* TASK REQUIREMENTS: Give the data again exactly as written, skipping any pictures.

* Records from a data source:
# # #

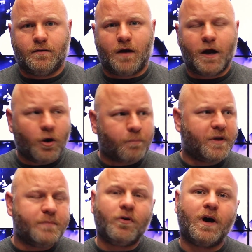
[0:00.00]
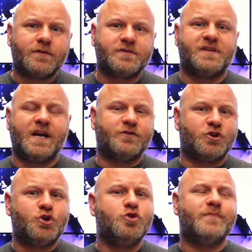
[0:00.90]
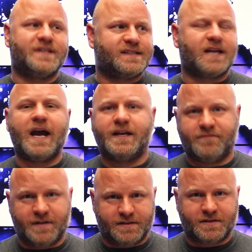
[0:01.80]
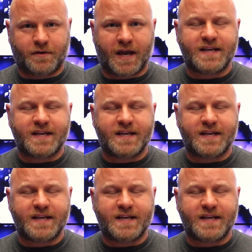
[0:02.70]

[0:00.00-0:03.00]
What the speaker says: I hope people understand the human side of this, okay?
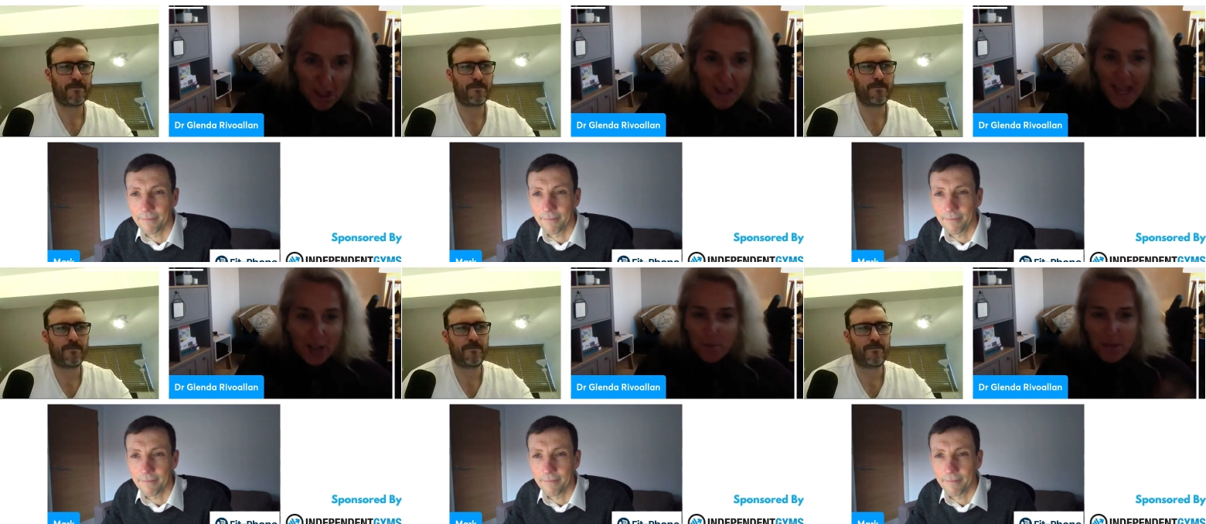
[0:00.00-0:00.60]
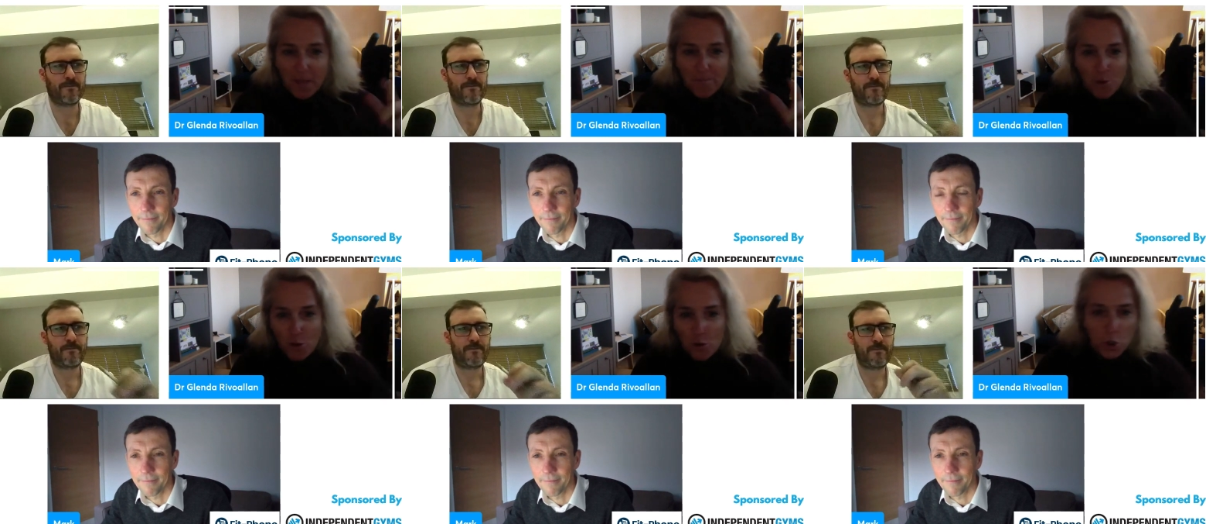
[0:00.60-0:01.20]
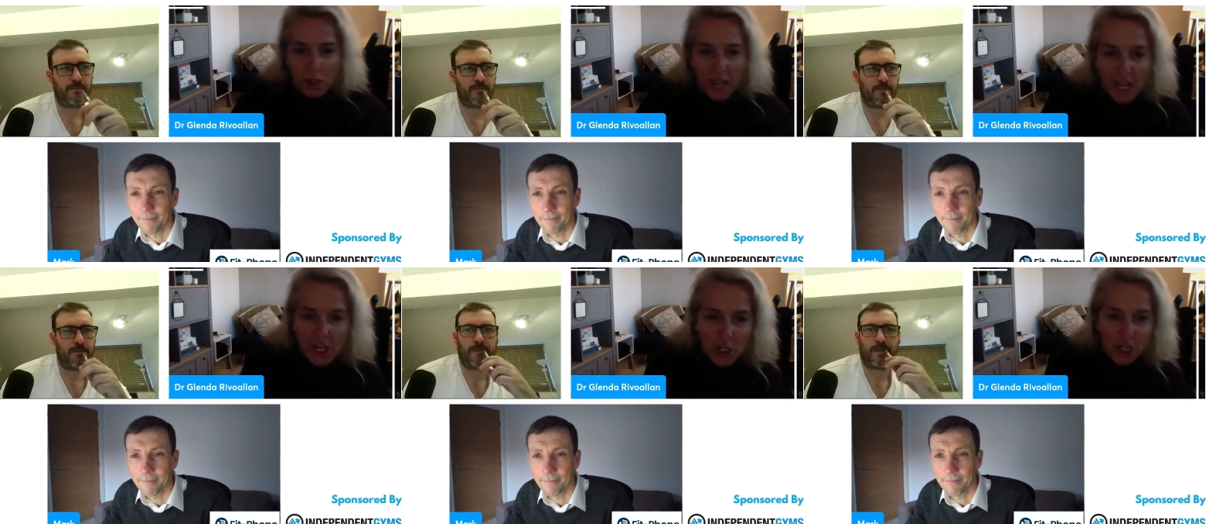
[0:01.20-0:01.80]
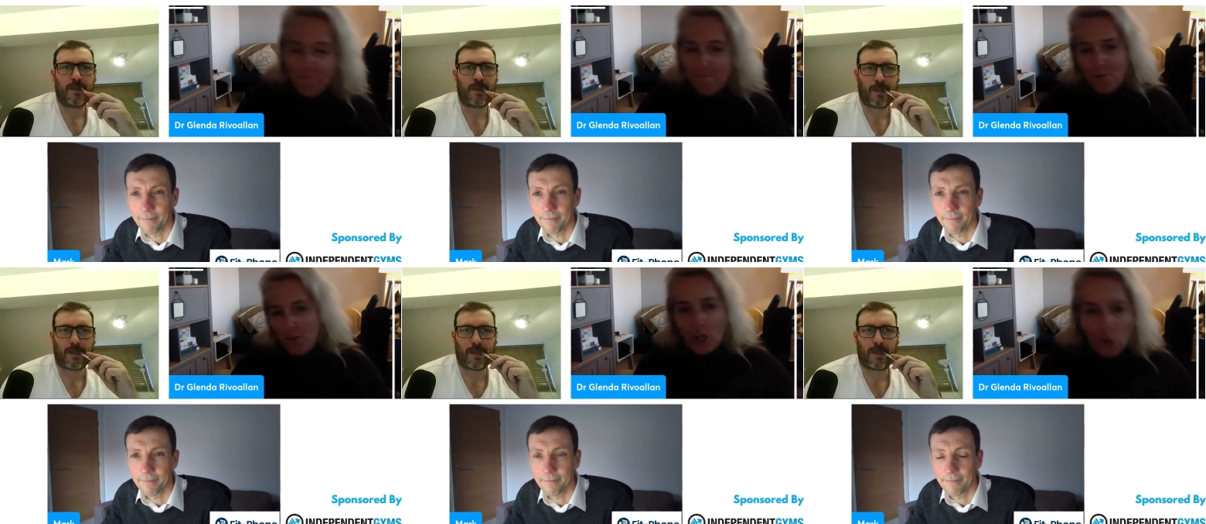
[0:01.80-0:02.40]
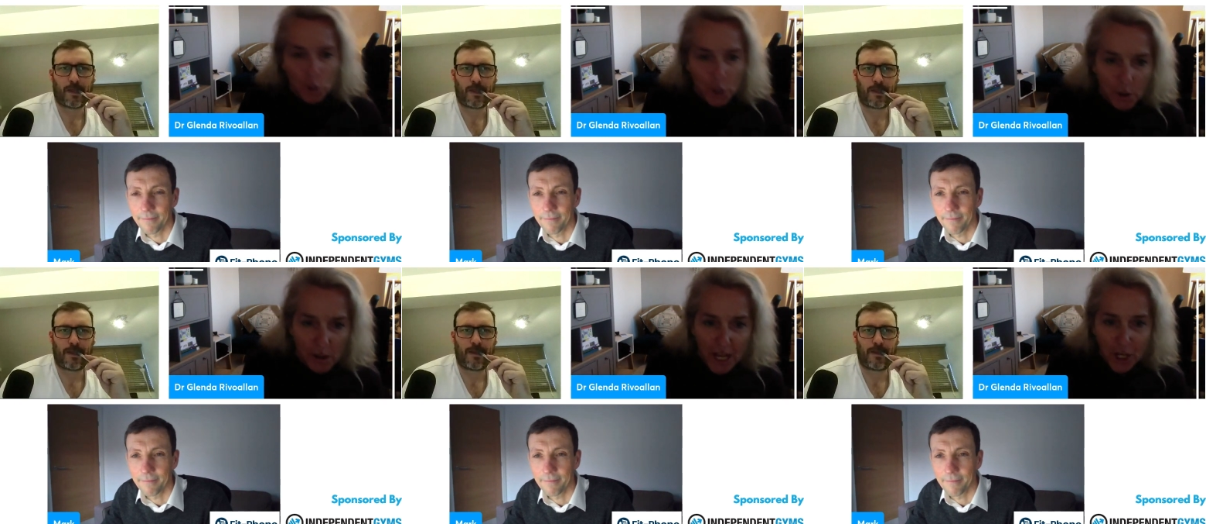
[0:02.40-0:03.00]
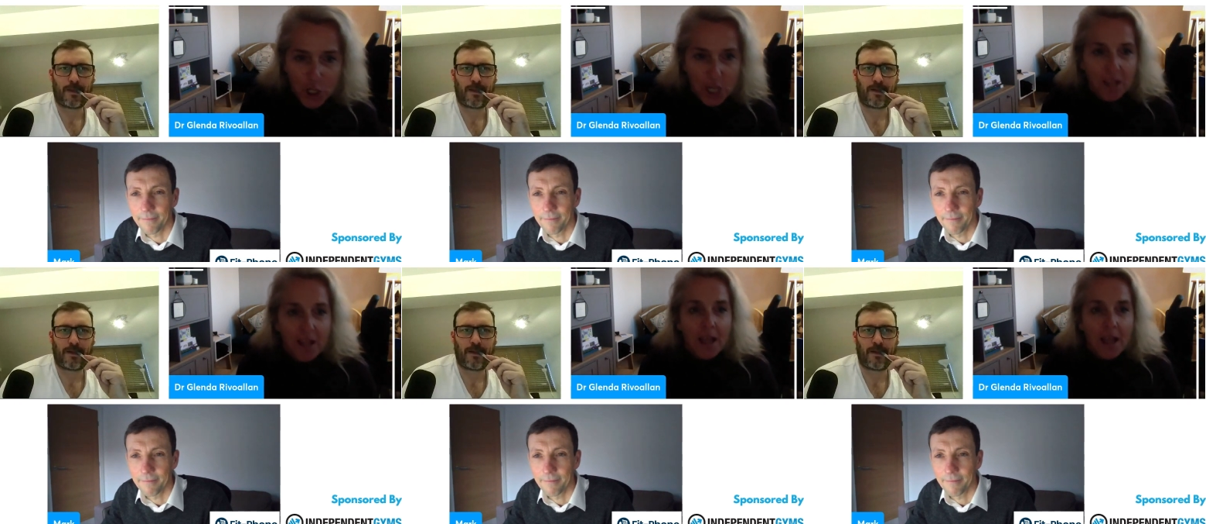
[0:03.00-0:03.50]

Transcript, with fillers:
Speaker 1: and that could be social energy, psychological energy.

# # #

* REPLY:
[0:00.00]
[0:00.90]
[0:01.80]
[0:02.70]

[0:00.00-0:03.00]
What the speaker says: I hope people understand the human side of this, okay?
[0:00.00-0:00.60]
[0:00.60-0:01.20]
[0:01.20-0:01.80]
[0:01.80-0:02.40]
[0:02.40-0:03.00]
[0:03.00-0:03.50]

Transcript, with fillers:
Speaker 1: and that could be social energy, psychological energy.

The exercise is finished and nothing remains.